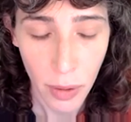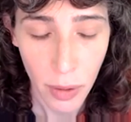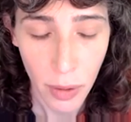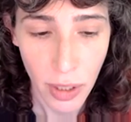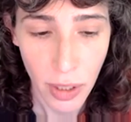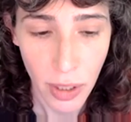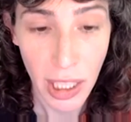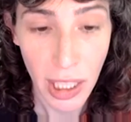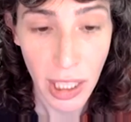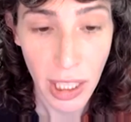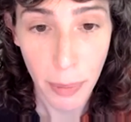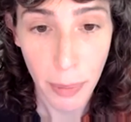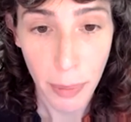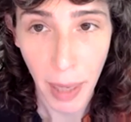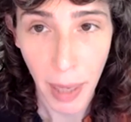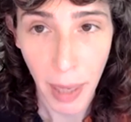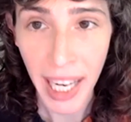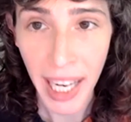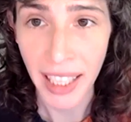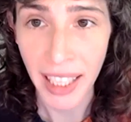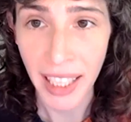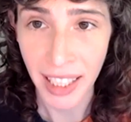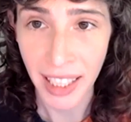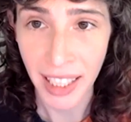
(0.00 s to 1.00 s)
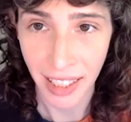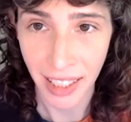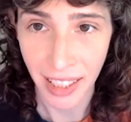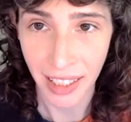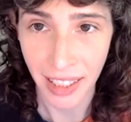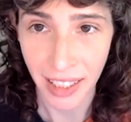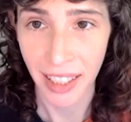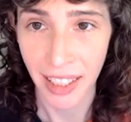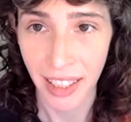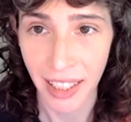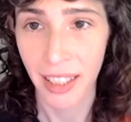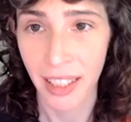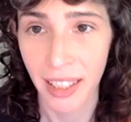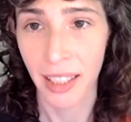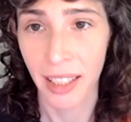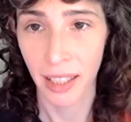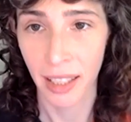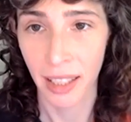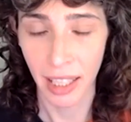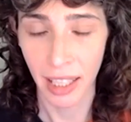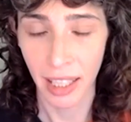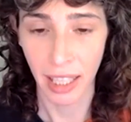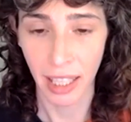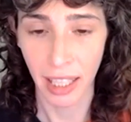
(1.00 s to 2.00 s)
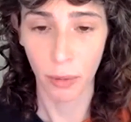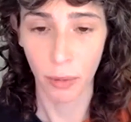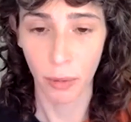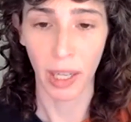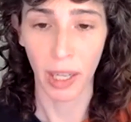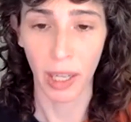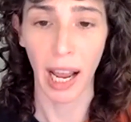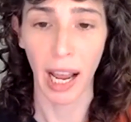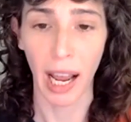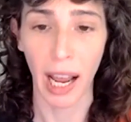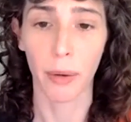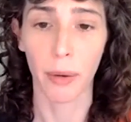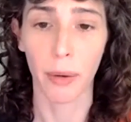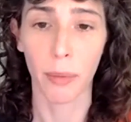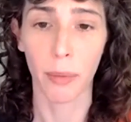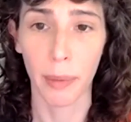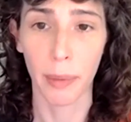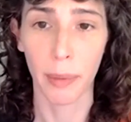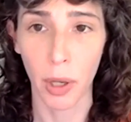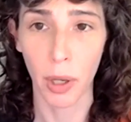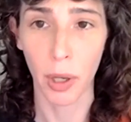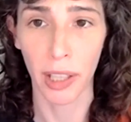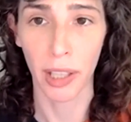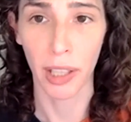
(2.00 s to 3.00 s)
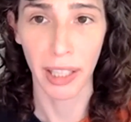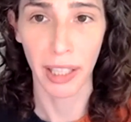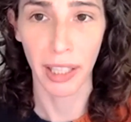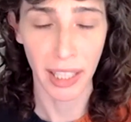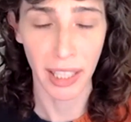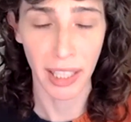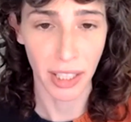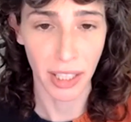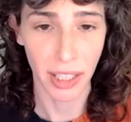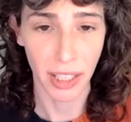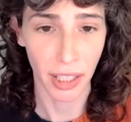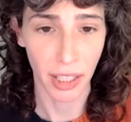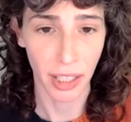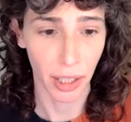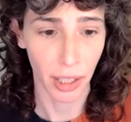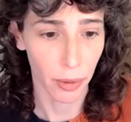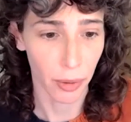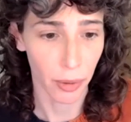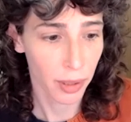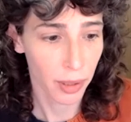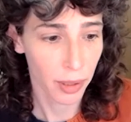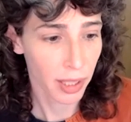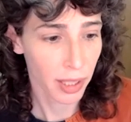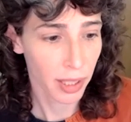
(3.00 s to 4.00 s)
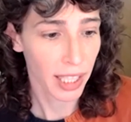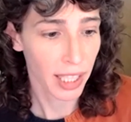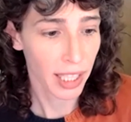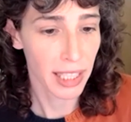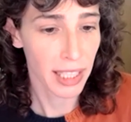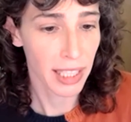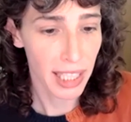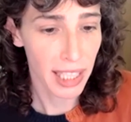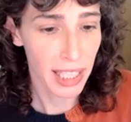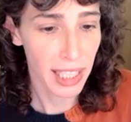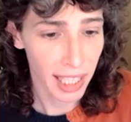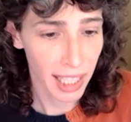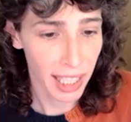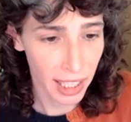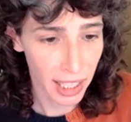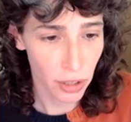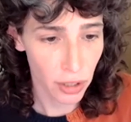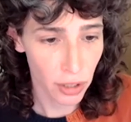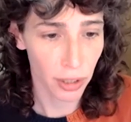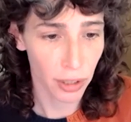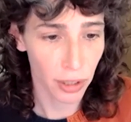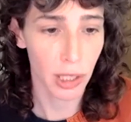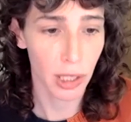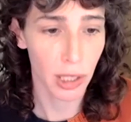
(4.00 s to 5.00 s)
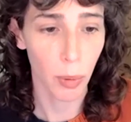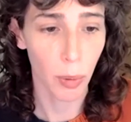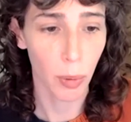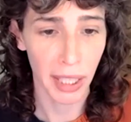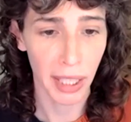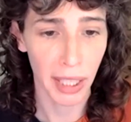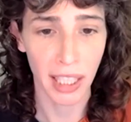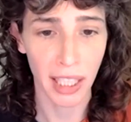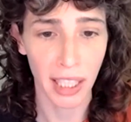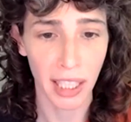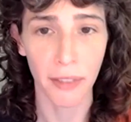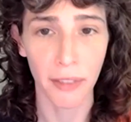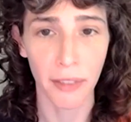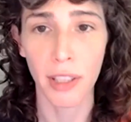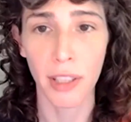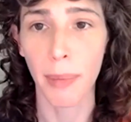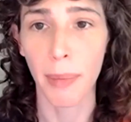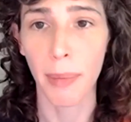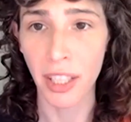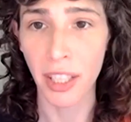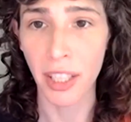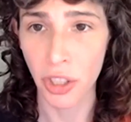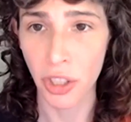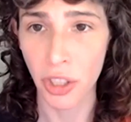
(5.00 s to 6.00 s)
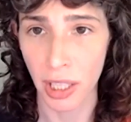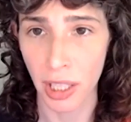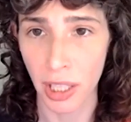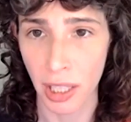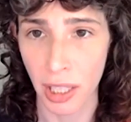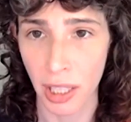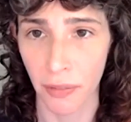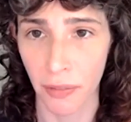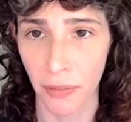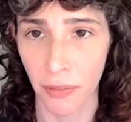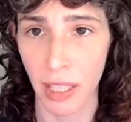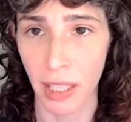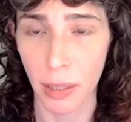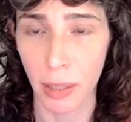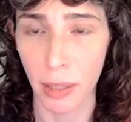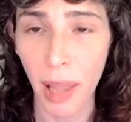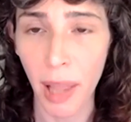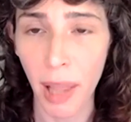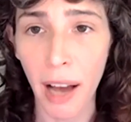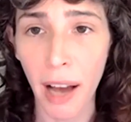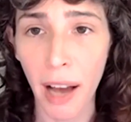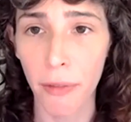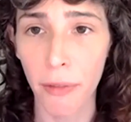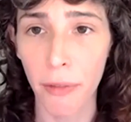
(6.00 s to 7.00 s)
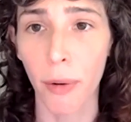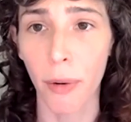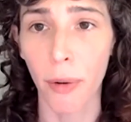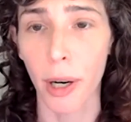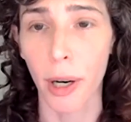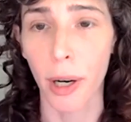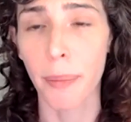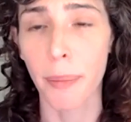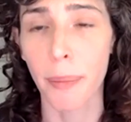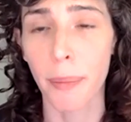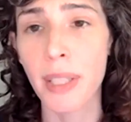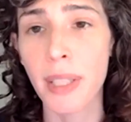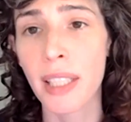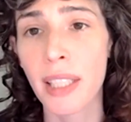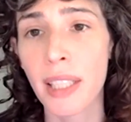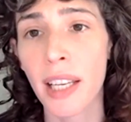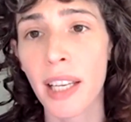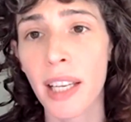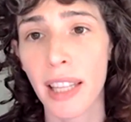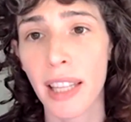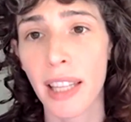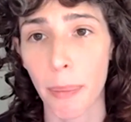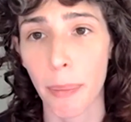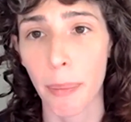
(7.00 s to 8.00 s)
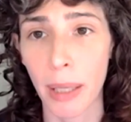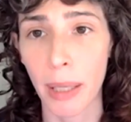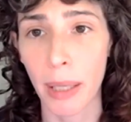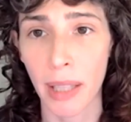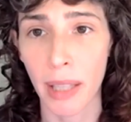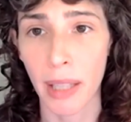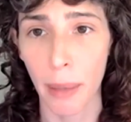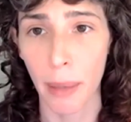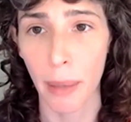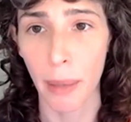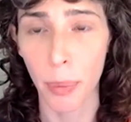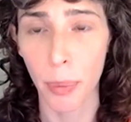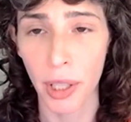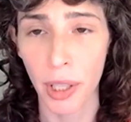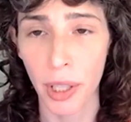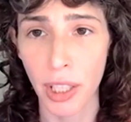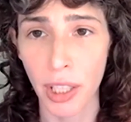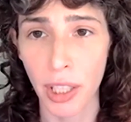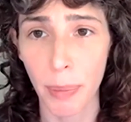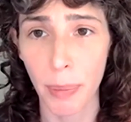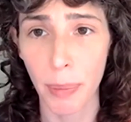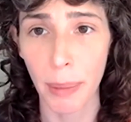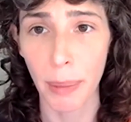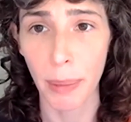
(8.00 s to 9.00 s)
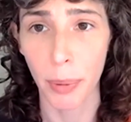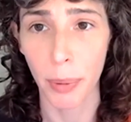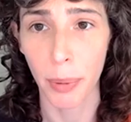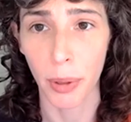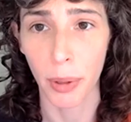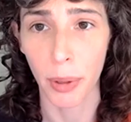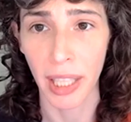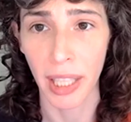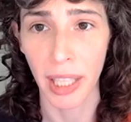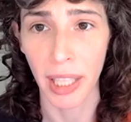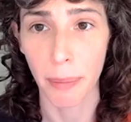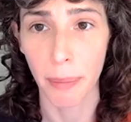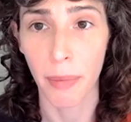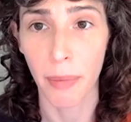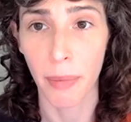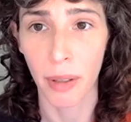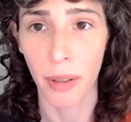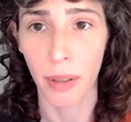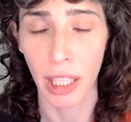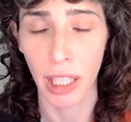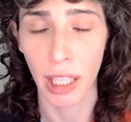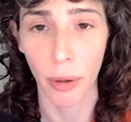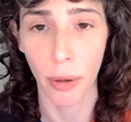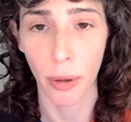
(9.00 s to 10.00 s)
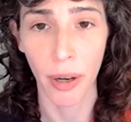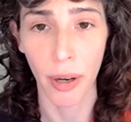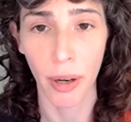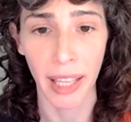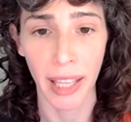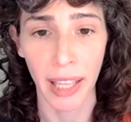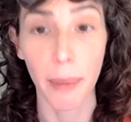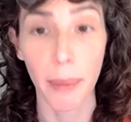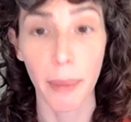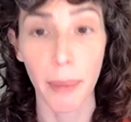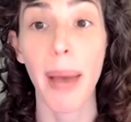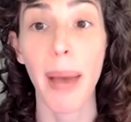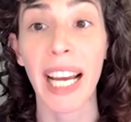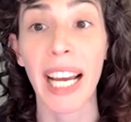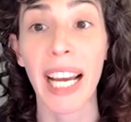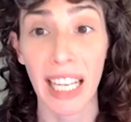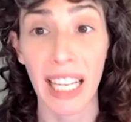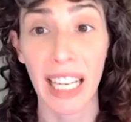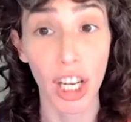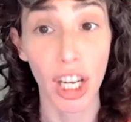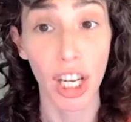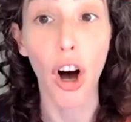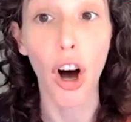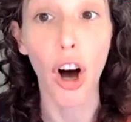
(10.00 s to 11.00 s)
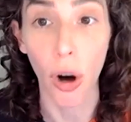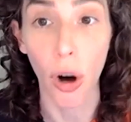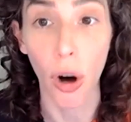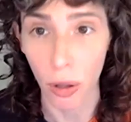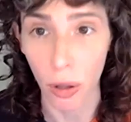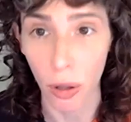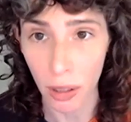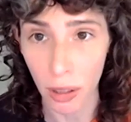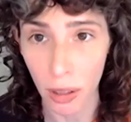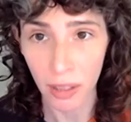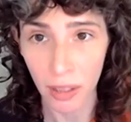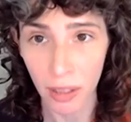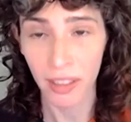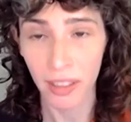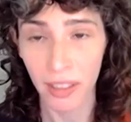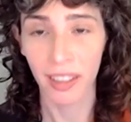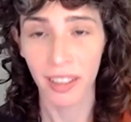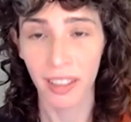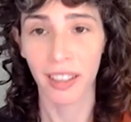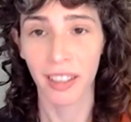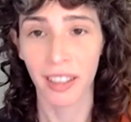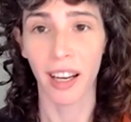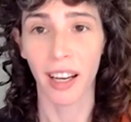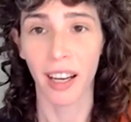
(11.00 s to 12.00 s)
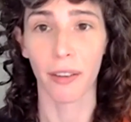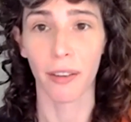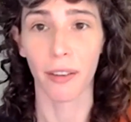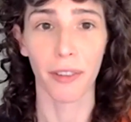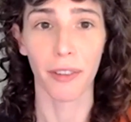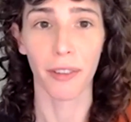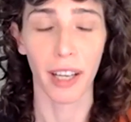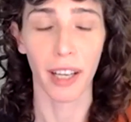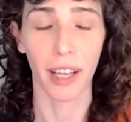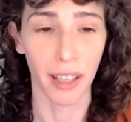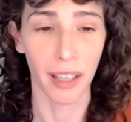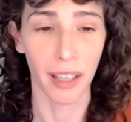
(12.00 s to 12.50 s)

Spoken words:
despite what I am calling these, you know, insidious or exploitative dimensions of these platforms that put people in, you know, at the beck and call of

###

> Goal of the exercise:
Only the pictures are to be left out; everything else in the entries above must be duplicated exactly.

> Result of the exercise:
(0.00 s to 1.00 s)
(1.00 s to 2.00 s)
(2.00 s to 3.00 s)
(3.00 s to 4.00 s)
(4.00 s to 5.00 s)
(5.00 s to 6.00 s)
(6.00 s to 7.00 s)
(7.00 s to 8.00 s)
(8.00 s to 9.00 s)
(9.00 s to 10.00 s)
(10.00 s to 11.00 s)
(11.00 s to 12.00 s)
(12.00 s to 12.50 s)

Spoken words:
despite what I am calling these, you know, insidious or exploitative dimensions of these platforms that put people in, you know, at the beck and call of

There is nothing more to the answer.